• _Exercise directions_:
Give a count of the lines below that have the string "Transcript" in them, with no other words.

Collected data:

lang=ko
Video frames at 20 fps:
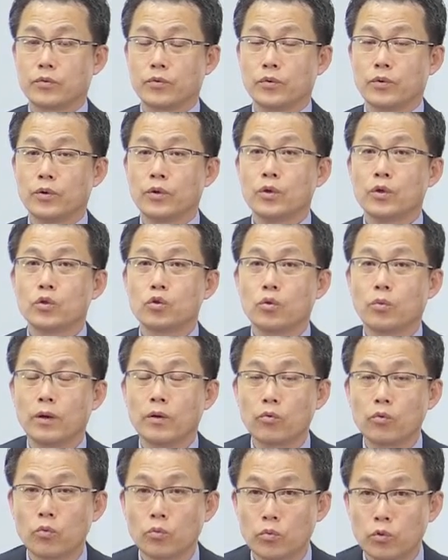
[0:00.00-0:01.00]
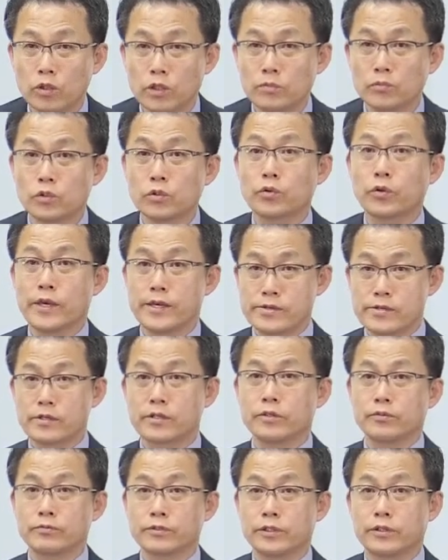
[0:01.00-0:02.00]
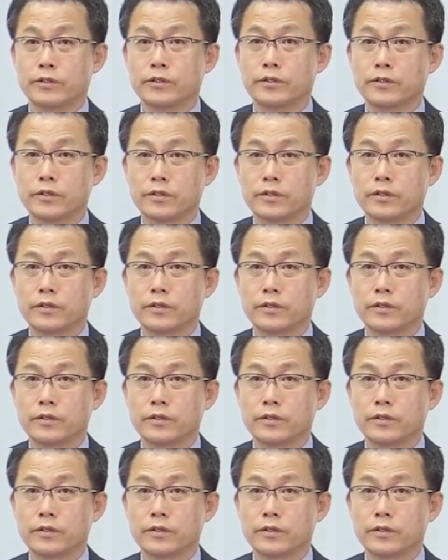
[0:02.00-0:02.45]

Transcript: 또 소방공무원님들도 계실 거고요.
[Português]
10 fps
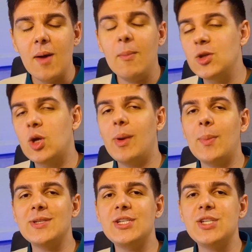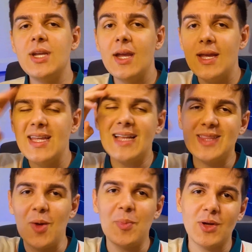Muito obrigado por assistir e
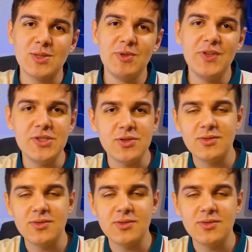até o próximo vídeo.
---
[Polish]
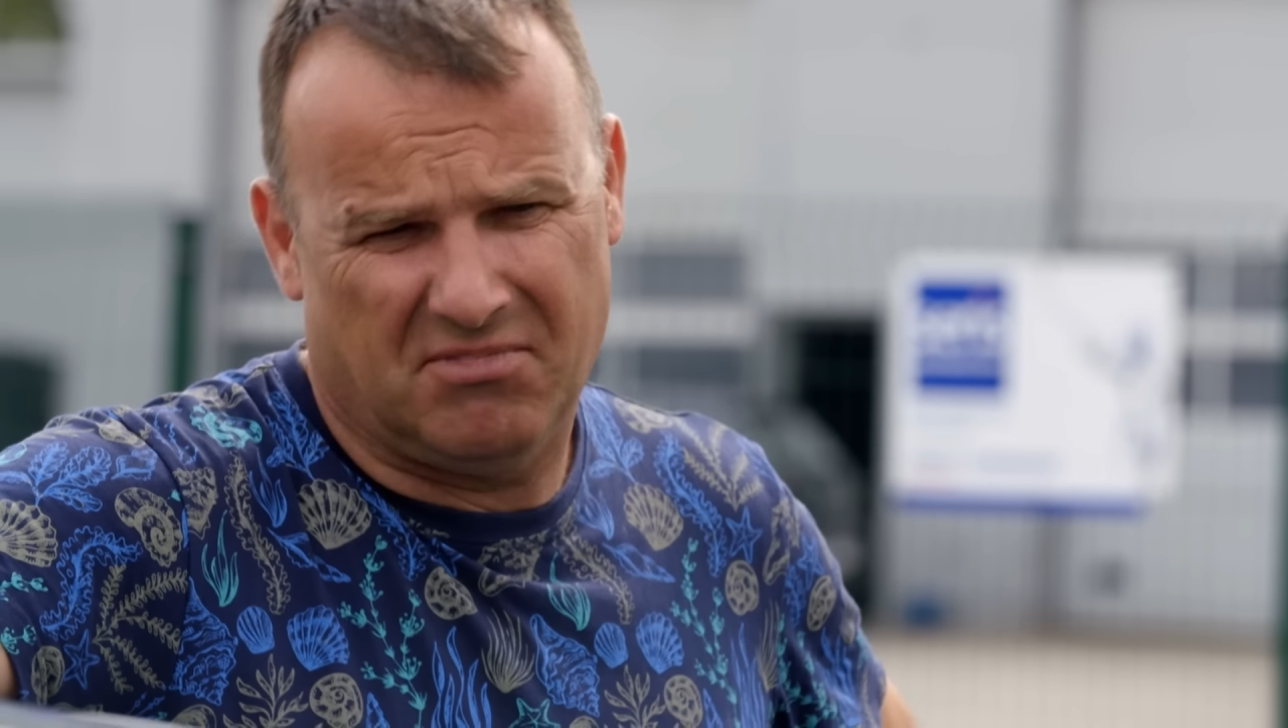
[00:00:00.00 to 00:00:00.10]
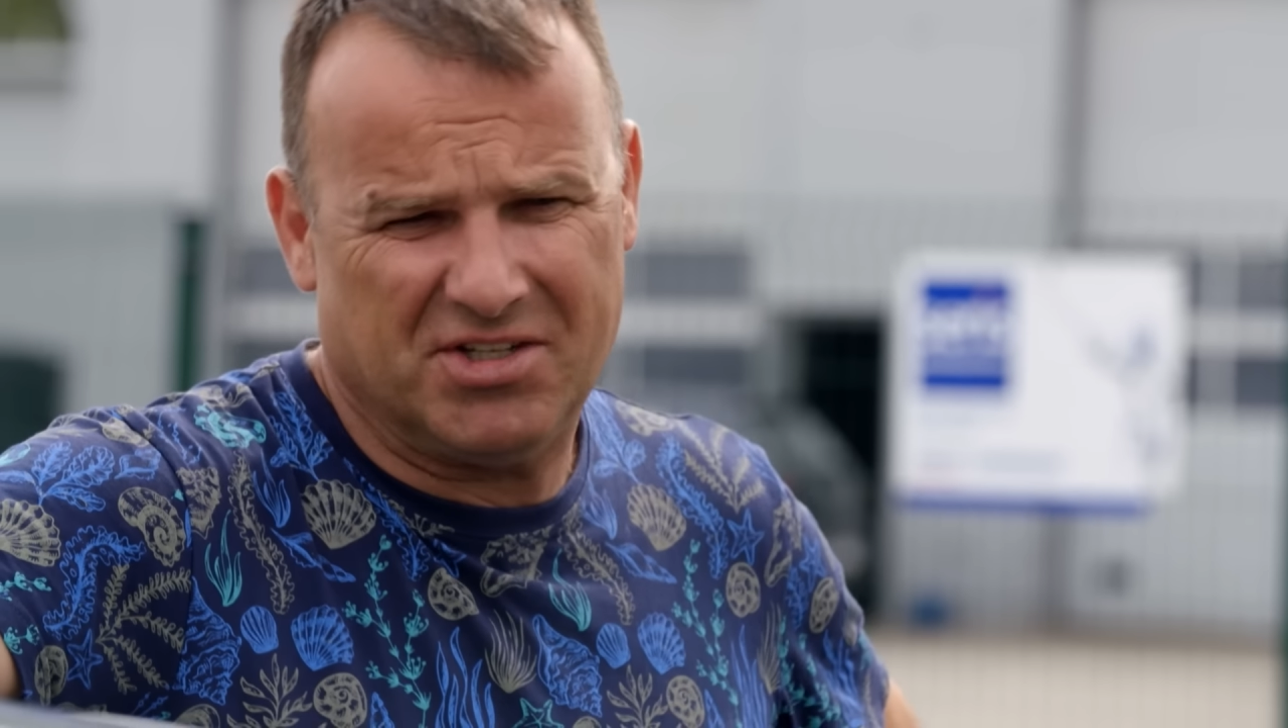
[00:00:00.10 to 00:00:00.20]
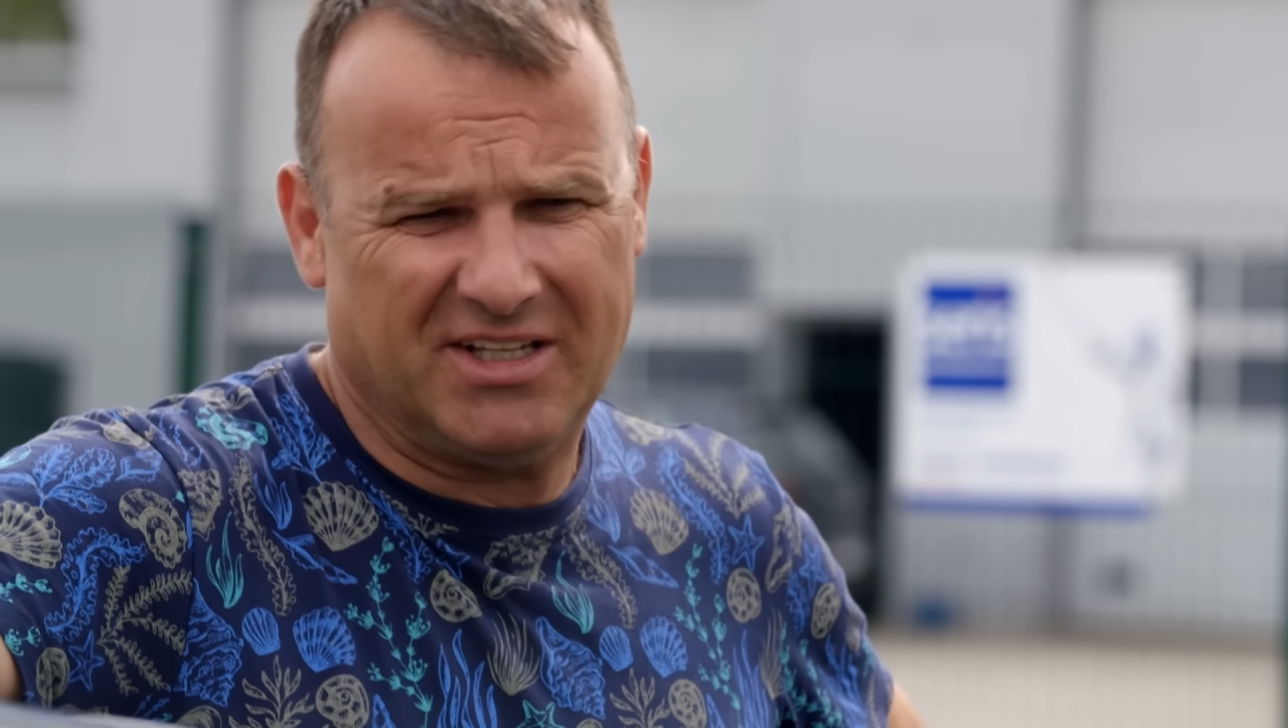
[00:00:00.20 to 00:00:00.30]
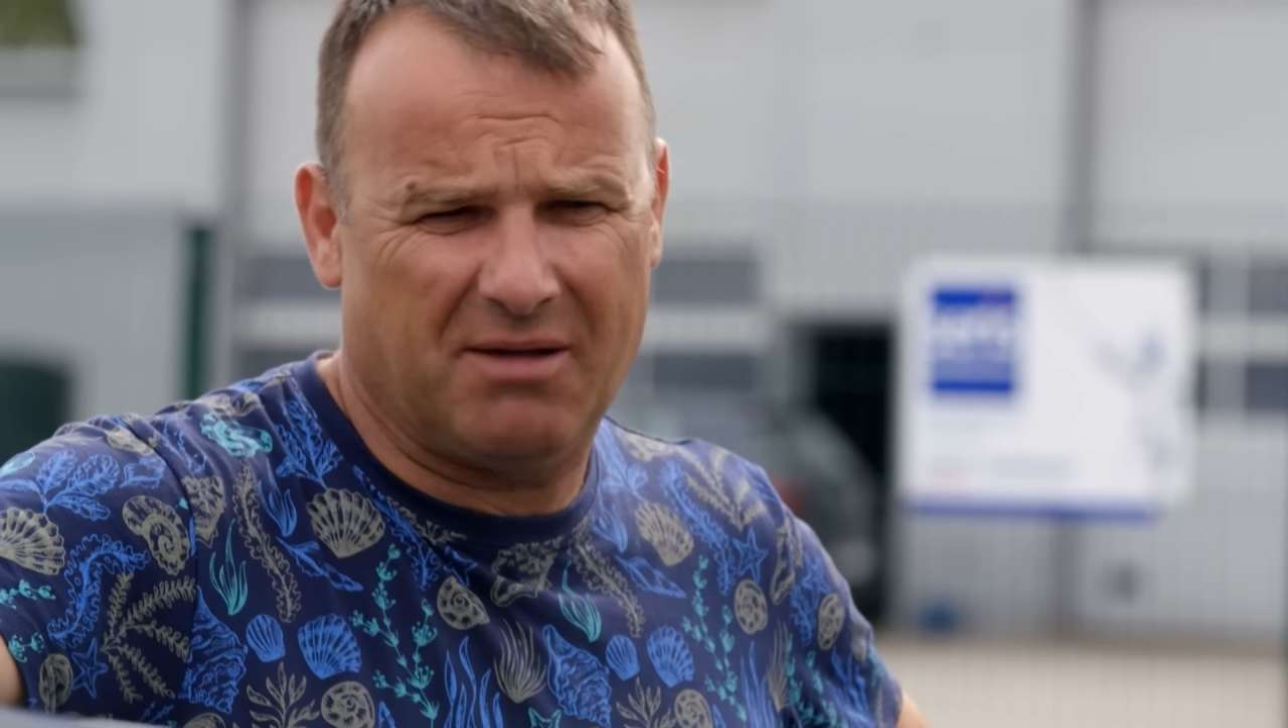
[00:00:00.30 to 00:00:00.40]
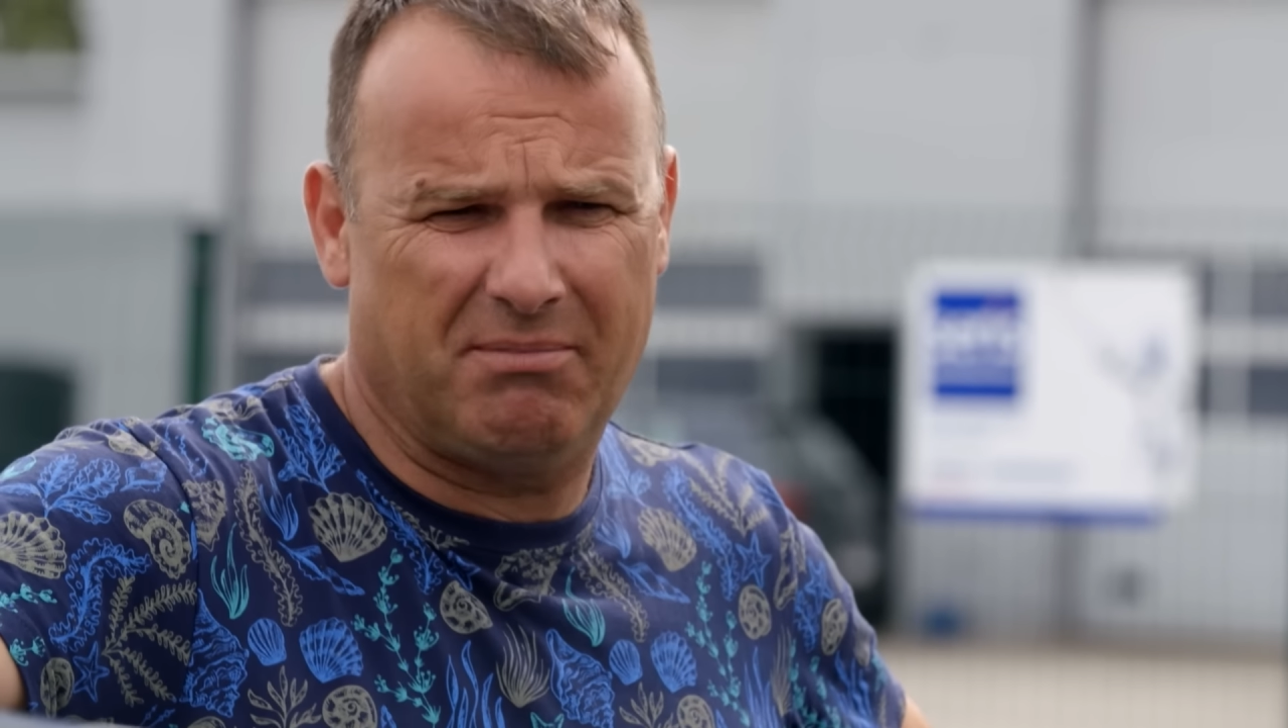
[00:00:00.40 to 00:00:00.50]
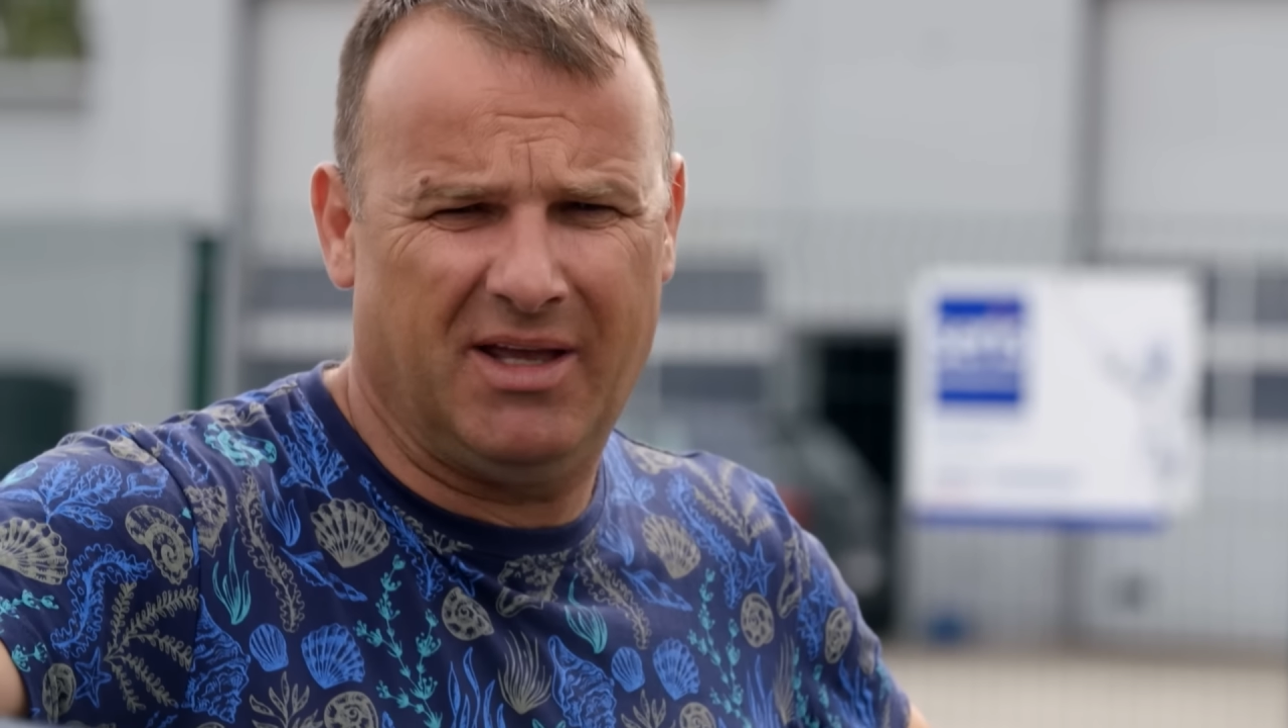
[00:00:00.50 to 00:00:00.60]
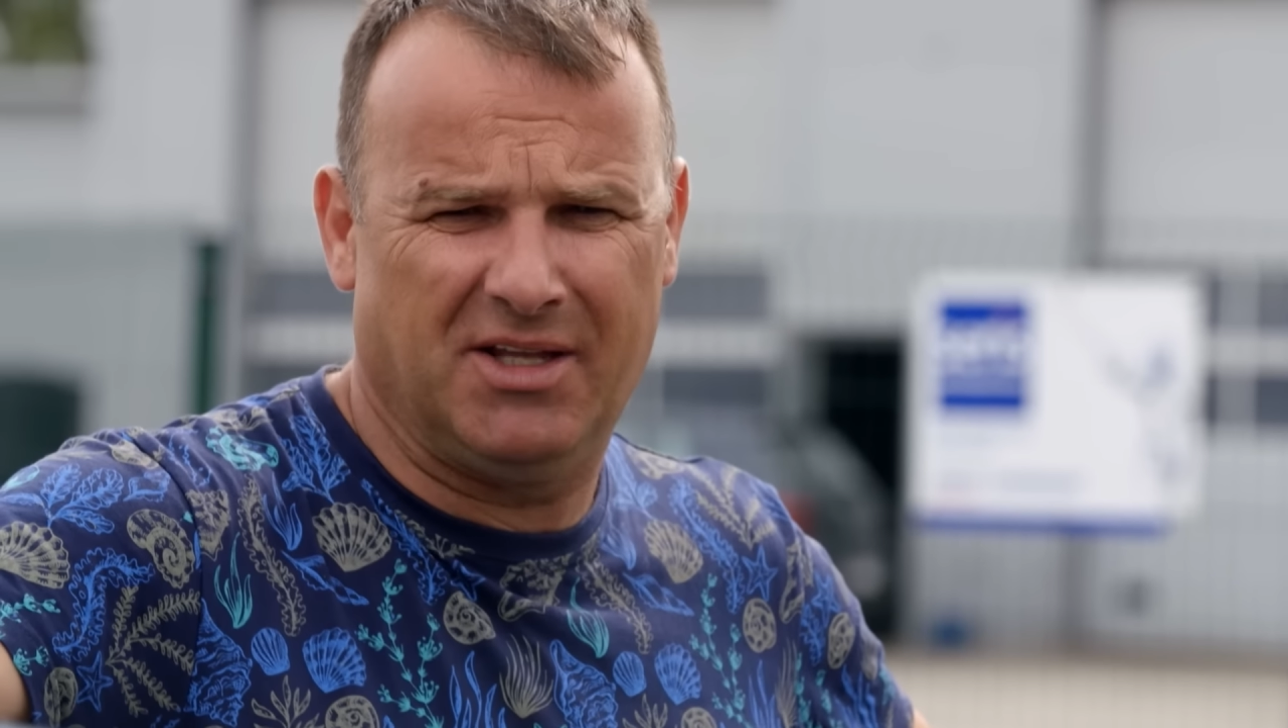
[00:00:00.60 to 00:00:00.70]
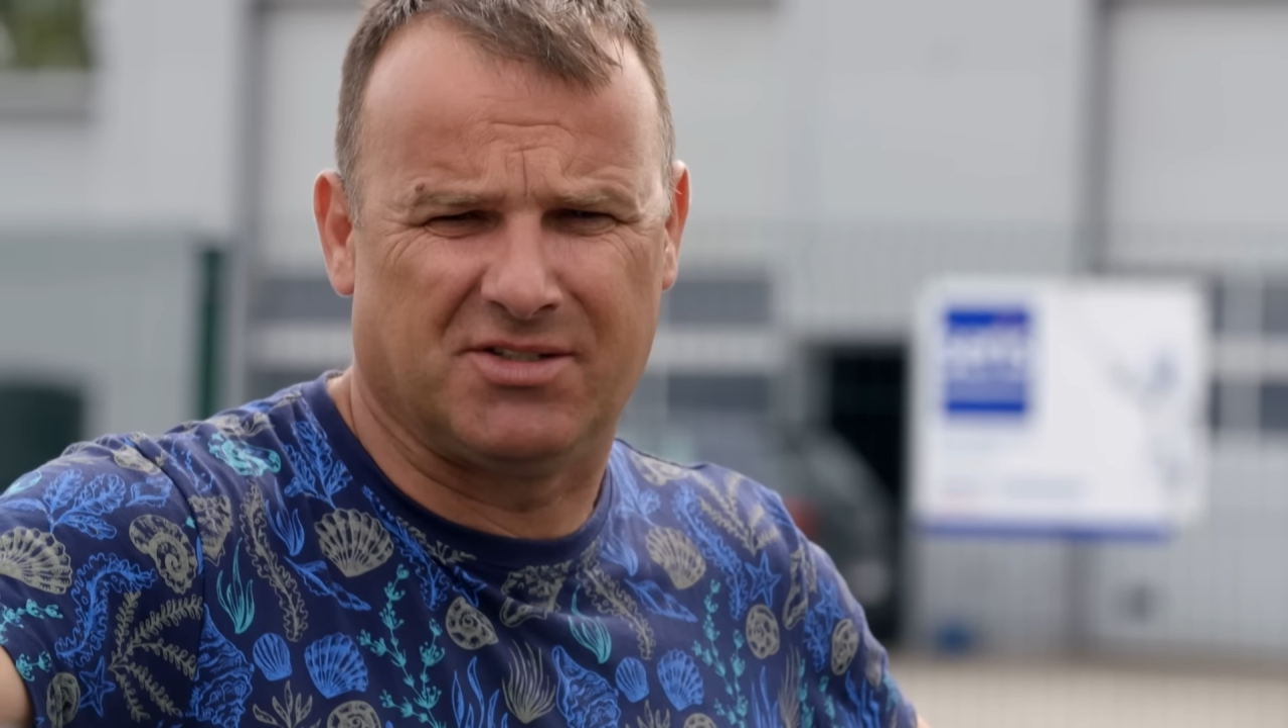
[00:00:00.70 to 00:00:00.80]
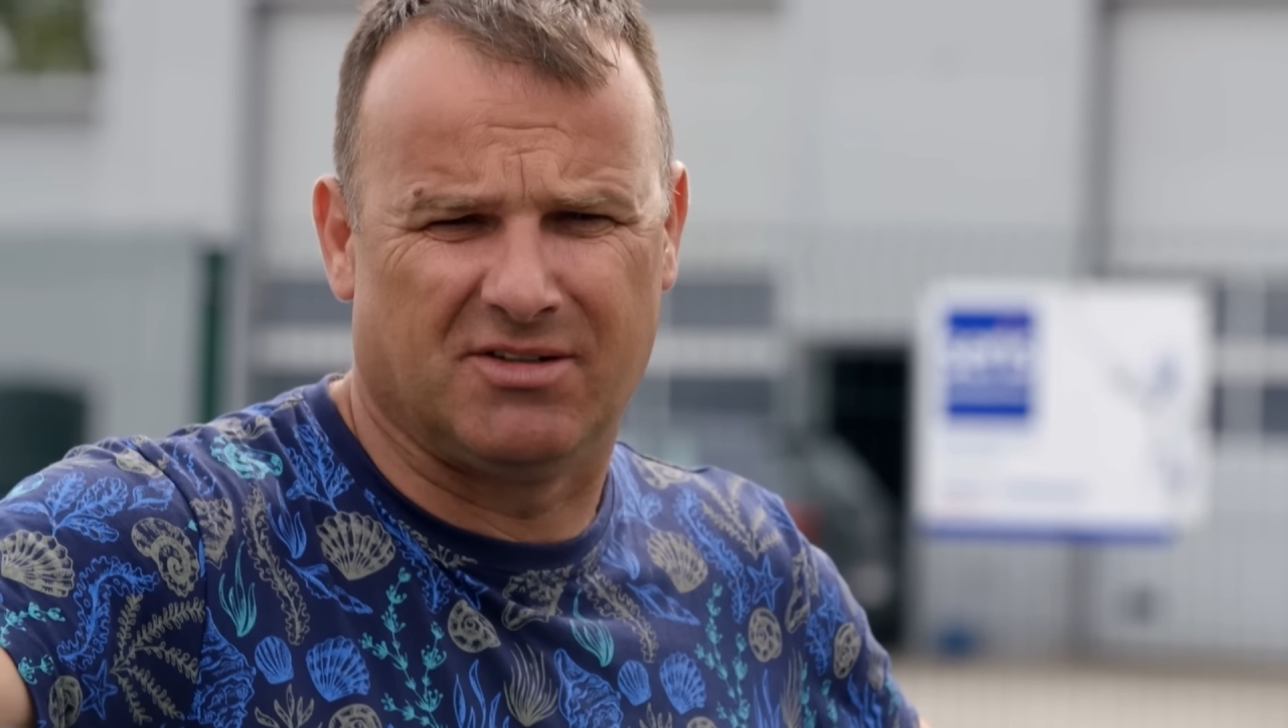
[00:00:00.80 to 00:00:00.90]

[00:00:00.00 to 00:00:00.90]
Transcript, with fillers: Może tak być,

• _Result of this task_:
2